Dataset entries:
┌──

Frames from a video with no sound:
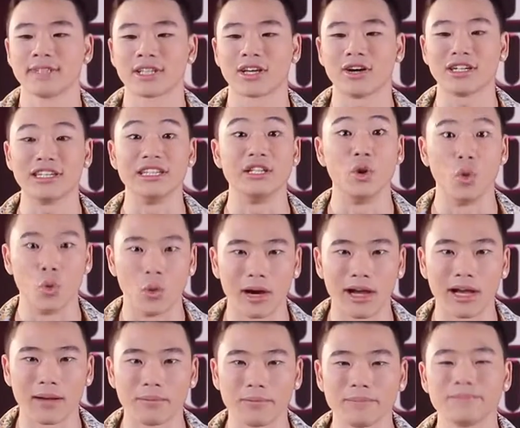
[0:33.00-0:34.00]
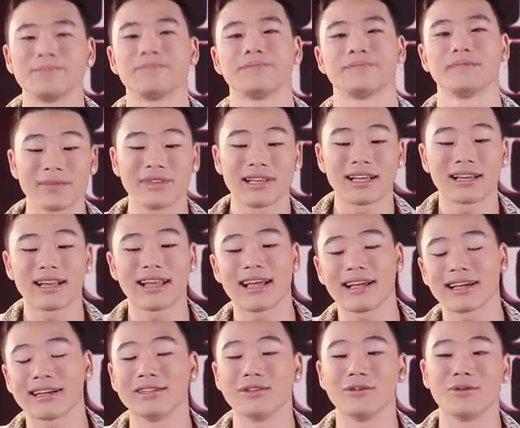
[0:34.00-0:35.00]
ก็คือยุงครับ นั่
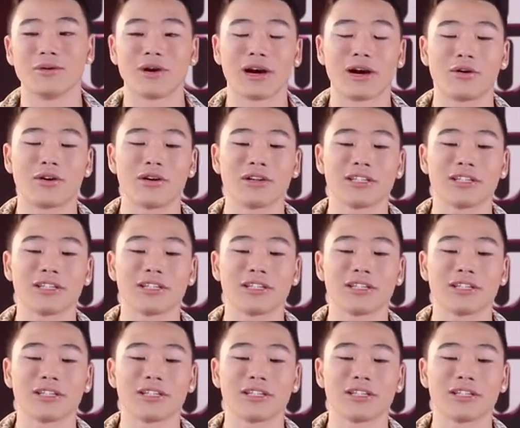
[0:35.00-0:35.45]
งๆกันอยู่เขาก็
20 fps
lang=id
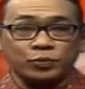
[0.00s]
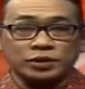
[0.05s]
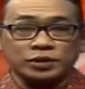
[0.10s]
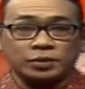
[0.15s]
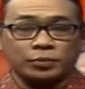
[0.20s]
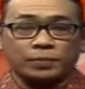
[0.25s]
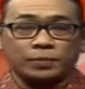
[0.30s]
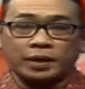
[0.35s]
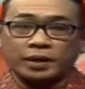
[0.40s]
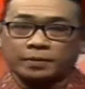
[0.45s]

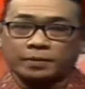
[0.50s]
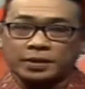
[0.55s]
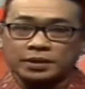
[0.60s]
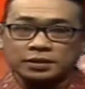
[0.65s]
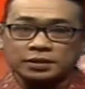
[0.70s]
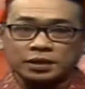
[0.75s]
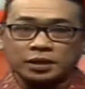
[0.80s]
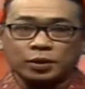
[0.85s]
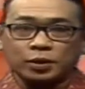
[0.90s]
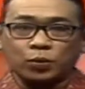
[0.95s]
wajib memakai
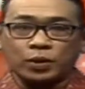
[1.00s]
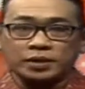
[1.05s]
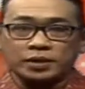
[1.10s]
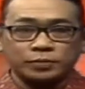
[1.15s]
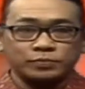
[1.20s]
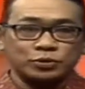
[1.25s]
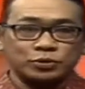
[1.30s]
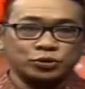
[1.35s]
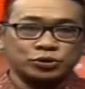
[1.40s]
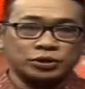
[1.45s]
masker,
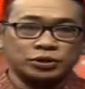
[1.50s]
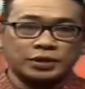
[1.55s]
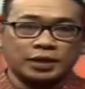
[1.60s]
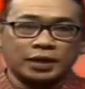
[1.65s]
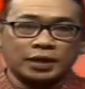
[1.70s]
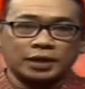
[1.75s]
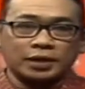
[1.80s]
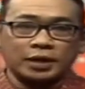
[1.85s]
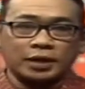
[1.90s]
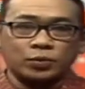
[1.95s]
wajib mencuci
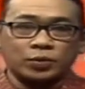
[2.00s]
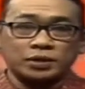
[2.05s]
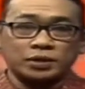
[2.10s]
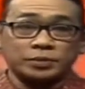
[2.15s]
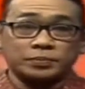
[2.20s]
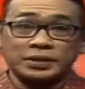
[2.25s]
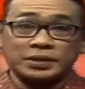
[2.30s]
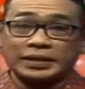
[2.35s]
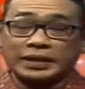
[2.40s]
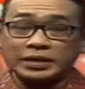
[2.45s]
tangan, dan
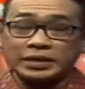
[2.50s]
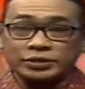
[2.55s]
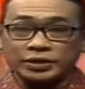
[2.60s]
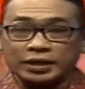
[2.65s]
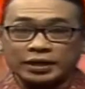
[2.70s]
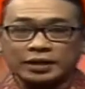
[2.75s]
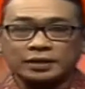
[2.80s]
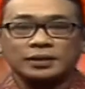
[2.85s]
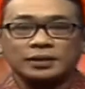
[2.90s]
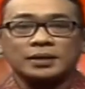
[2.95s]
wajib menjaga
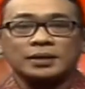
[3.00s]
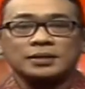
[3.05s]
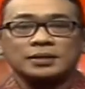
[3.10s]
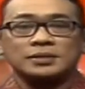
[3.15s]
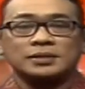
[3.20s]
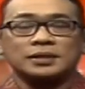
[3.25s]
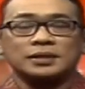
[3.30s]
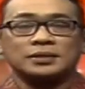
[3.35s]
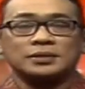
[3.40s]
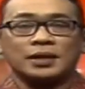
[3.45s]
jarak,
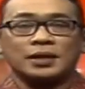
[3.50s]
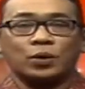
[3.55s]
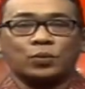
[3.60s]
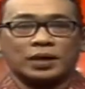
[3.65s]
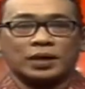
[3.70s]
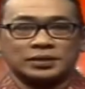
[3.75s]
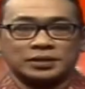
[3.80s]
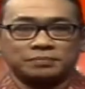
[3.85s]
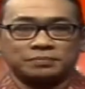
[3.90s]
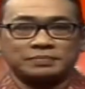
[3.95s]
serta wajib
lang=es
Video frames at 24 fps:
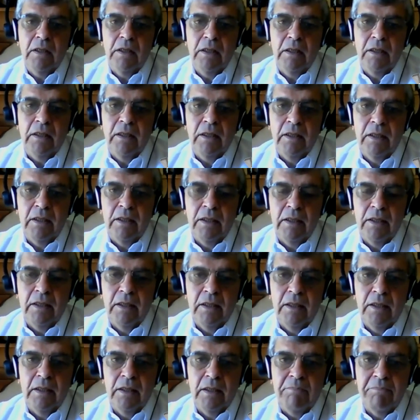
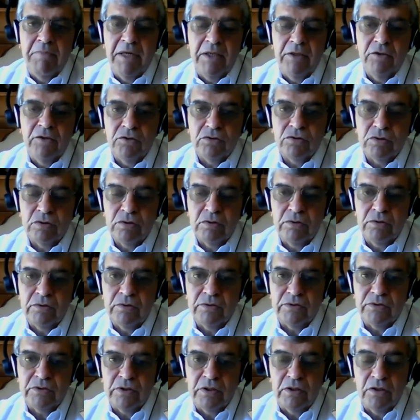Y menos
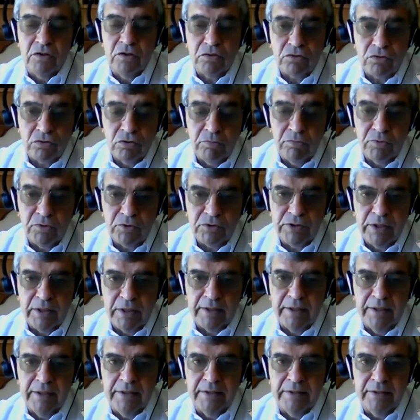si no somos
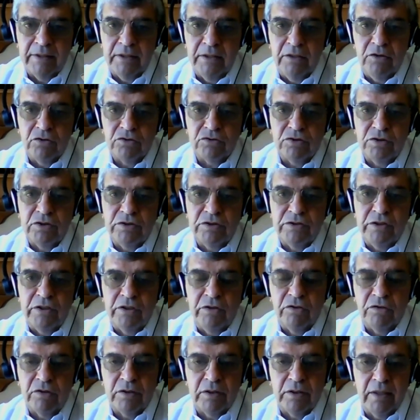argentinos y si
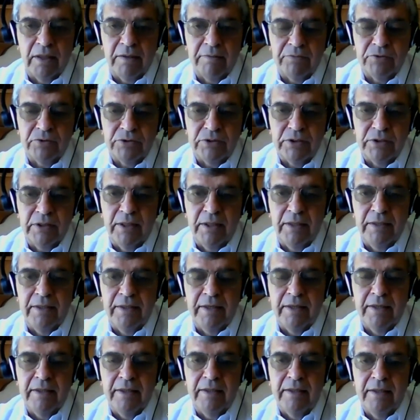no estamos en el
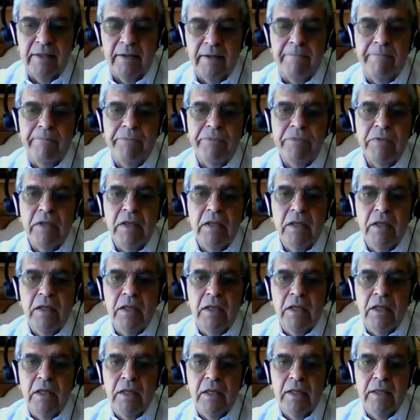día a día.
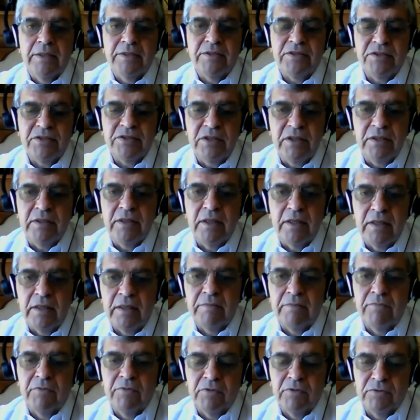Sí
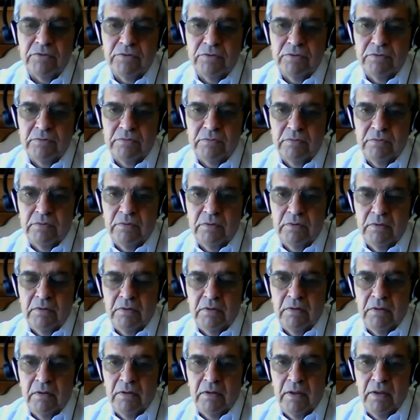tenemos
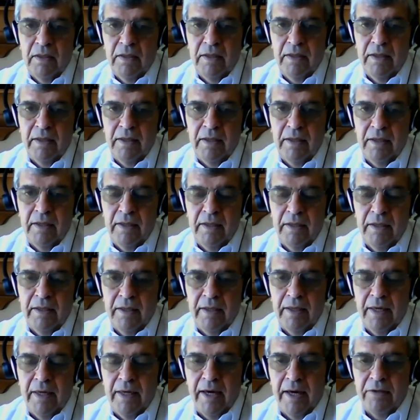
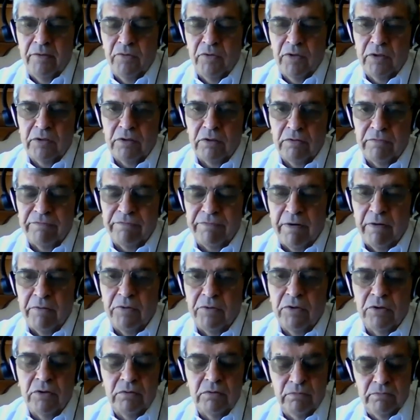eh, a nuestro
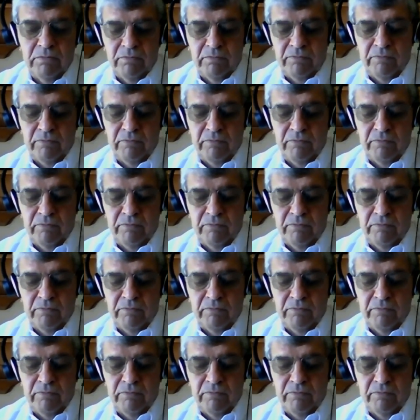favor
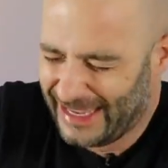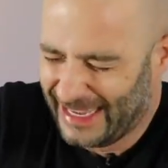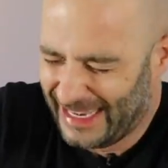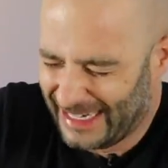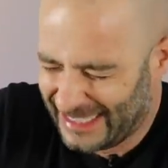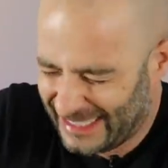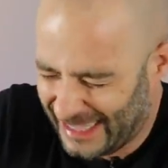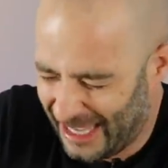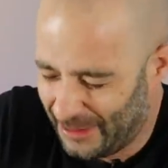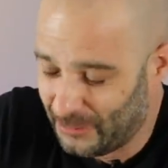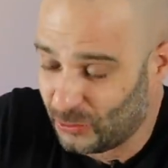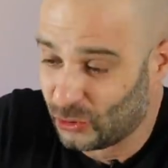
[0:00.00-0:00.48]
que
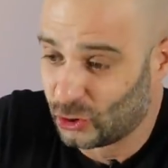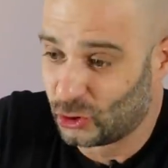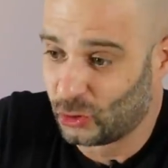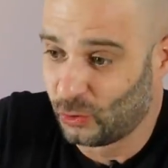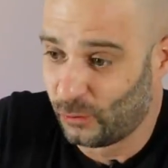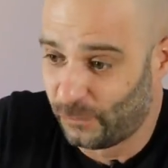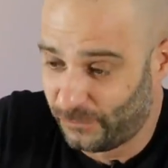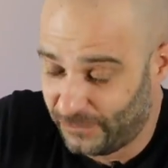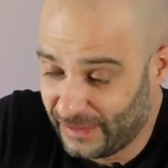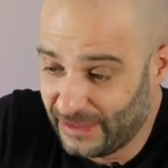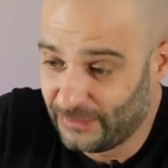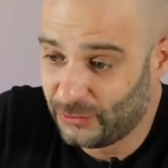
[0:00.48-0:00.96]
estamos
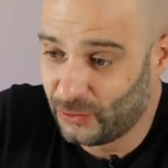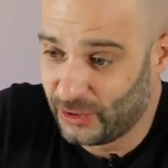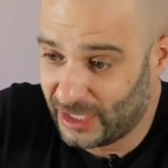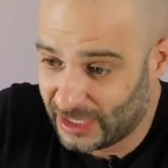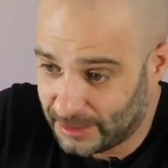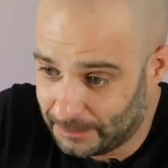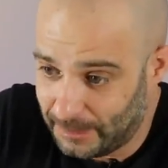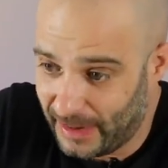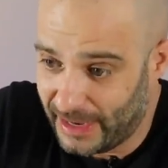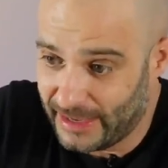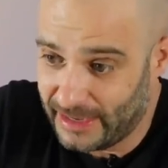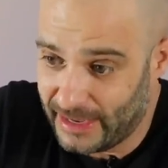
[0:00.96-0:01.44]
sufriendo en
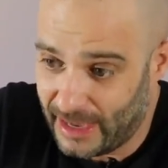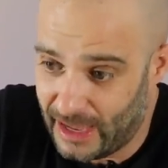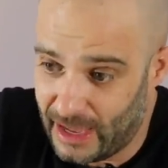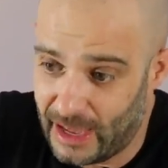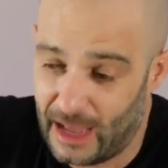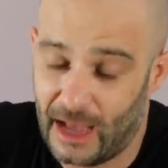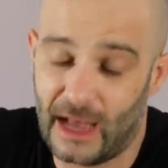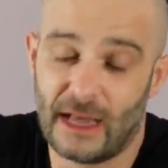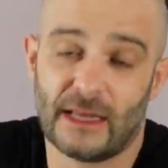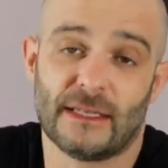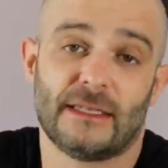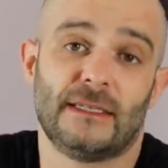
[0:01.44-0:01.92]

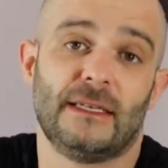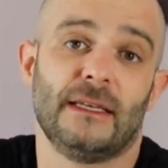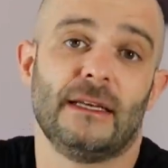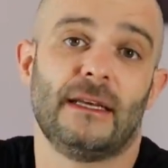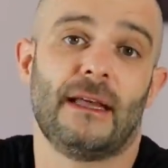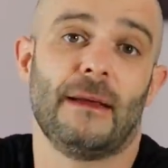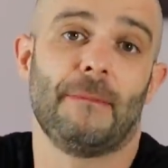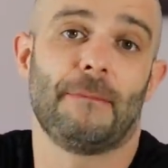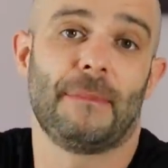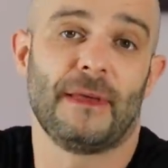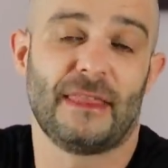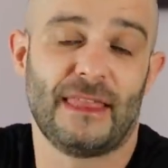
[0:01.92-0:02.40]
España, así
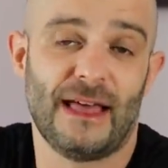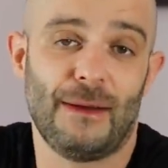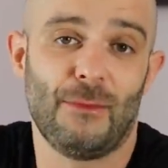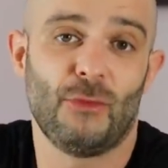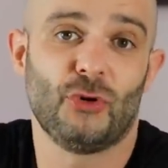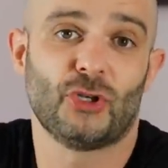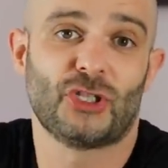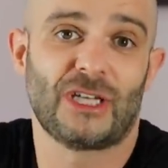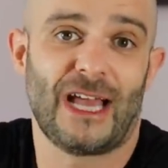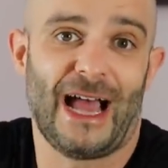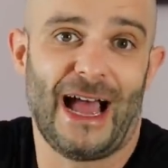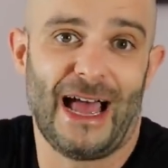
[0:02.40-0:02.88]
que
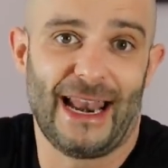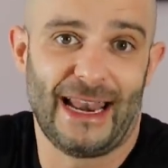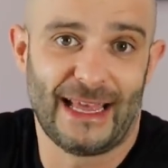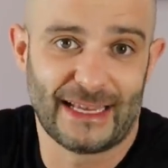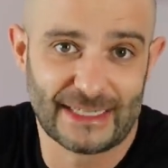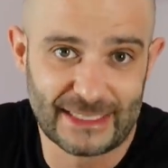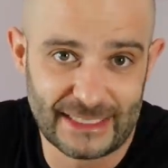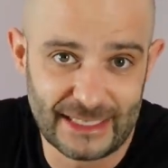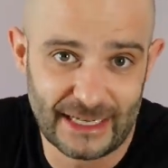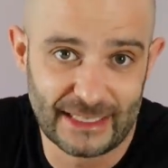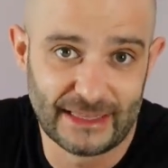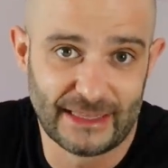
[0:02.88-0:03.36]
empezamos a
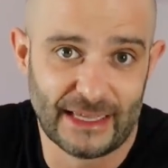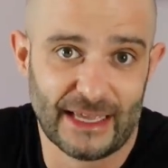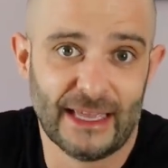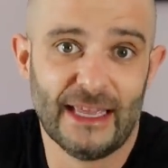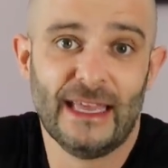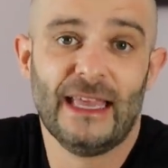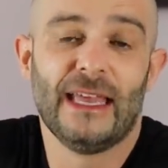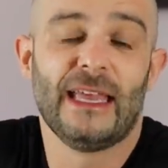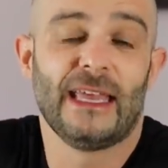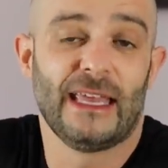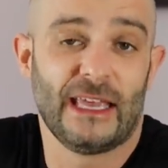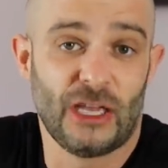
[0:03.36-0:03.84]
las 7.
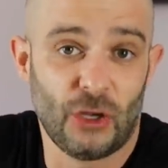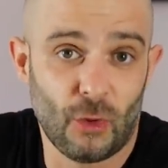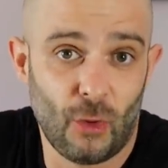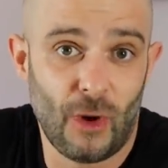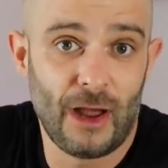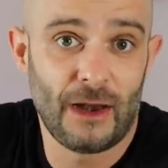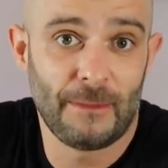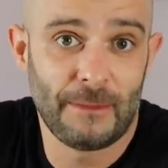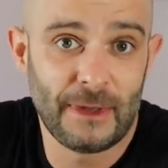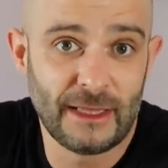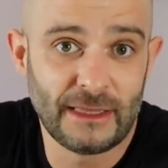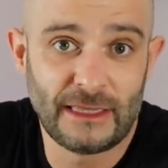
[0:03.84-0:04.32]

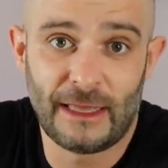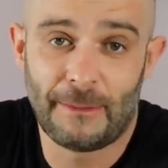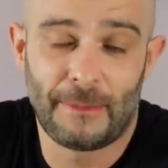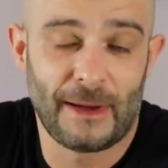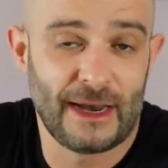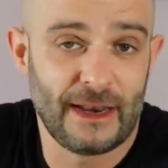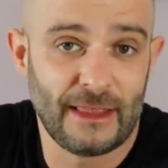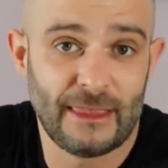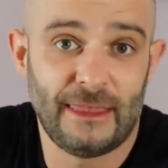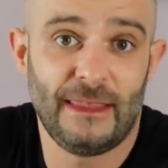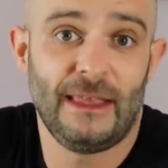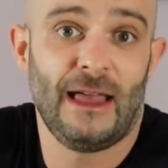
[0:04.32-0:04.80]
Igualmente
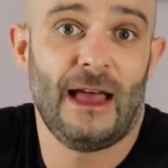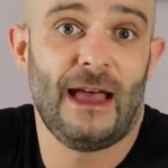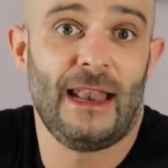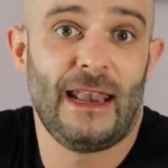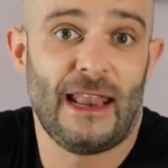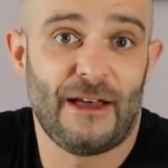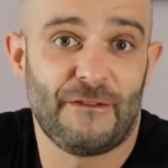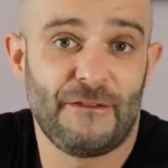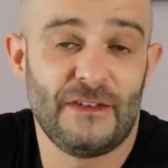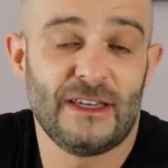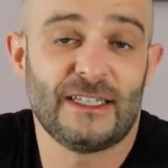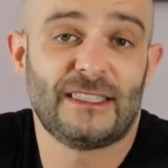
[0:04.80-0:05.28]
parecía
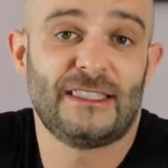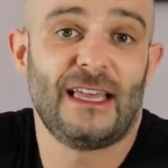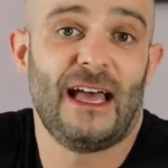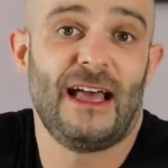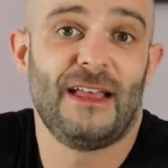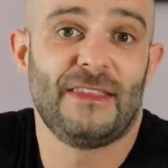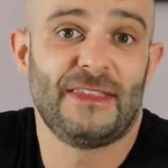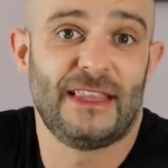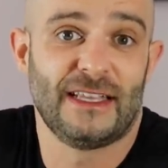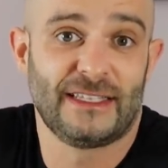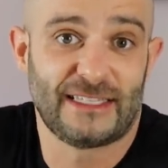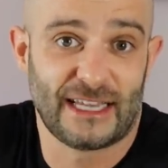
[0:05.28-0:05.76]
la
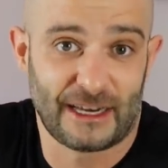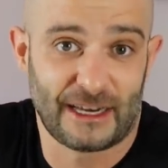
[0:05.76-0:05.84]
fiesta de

└──

What this task involves:
Type out the entries again without a single change, and leave the pictures out.

The answer:
Frames from a video with no sound:
[0:33.00-0:34.00]
[0:34.00-0:35.00]
ก็คือยุงครับ นั่
[0:35.00-0:35.45]
งๆกันอยู่เขาก็
20 fps
lang=id
[0.00s]
[0.05s]
[0.10s]
[0.15s]
[0.20s]
[0.25s]
[0.30s]
[0.35s]
[0.40s]
[0.45s]

[0.50s]
[0.55s]
[0.60s]
[0.65s]
[0.70s]
[0.75s]
[0.80s]
[0.85s]
[0.90s]
[0.95s]
wajib memakai
[1.00s]
[1.05s]
[1.10s]
[1.15s]
[1.20s]
[1.25s]
[1.30s]
[1.35s]
[1.40s]
[1.45s]
masker,
[1.50s]
[1.55s]
[1.60s]
[1.65s]
[1.70s]
[1.75s]
[1.80s]
[1.85s]
[1.90s]
[1.95s]
wajib mencuci
[2.00s]
[2.05s]
[2.10s]
[2.15s]
[2.20s]
[2.25s]
[2.30s]
[2.35s]
[2.40s]
[2.45s]
tangan, dan
[2.50s]
[2.55s]
[2.60s]
[2.65s]
[2.70s]
[2.75s]
[2.80s]
[2.85s]
[2.90s]
[2.95s]
wajib menjaga
[3.00s]
[3.05s]
[3.10s]
[3.15s]
[3.20s]
[3.25s]
[3.30s]
[3.35s]
[3.40s]
[3.45s]
jarak,
[3.50s]
[3.55s]
[3.60s]
[3.65s]
[3.70s]
[3.75s]
[3.80s]
[3.85s]
[3.90s]
[3.95s]
serta wajib
lang=es
Video frames at 24 fps:
Y menos
si no somos
argentinos y si
no estamos en el
día a día.
Sí
tenemos
eh, a nuestro
favor
[0:00.00-0:00.48]
que
[0:00.48-0:00.96]
estamos
[0:00.96-0:01.44]
sufriendo en
[0:01.44-0:01.92]

[0:01.92-0:02.40]
España, así
[0:02.40-0:02.88]
que
[0:02.88-0:03.36]
empezamos a
[0:03.36-0:03.84]
las 7.
[0:03.84-0:04.32]

[0:04.32-0:04.80]
Igualmente
[0:04.80-0:05.28]
parecía
[0:05.28-0:05.76]
la
[0:05.76-0:05.84]
fiesta de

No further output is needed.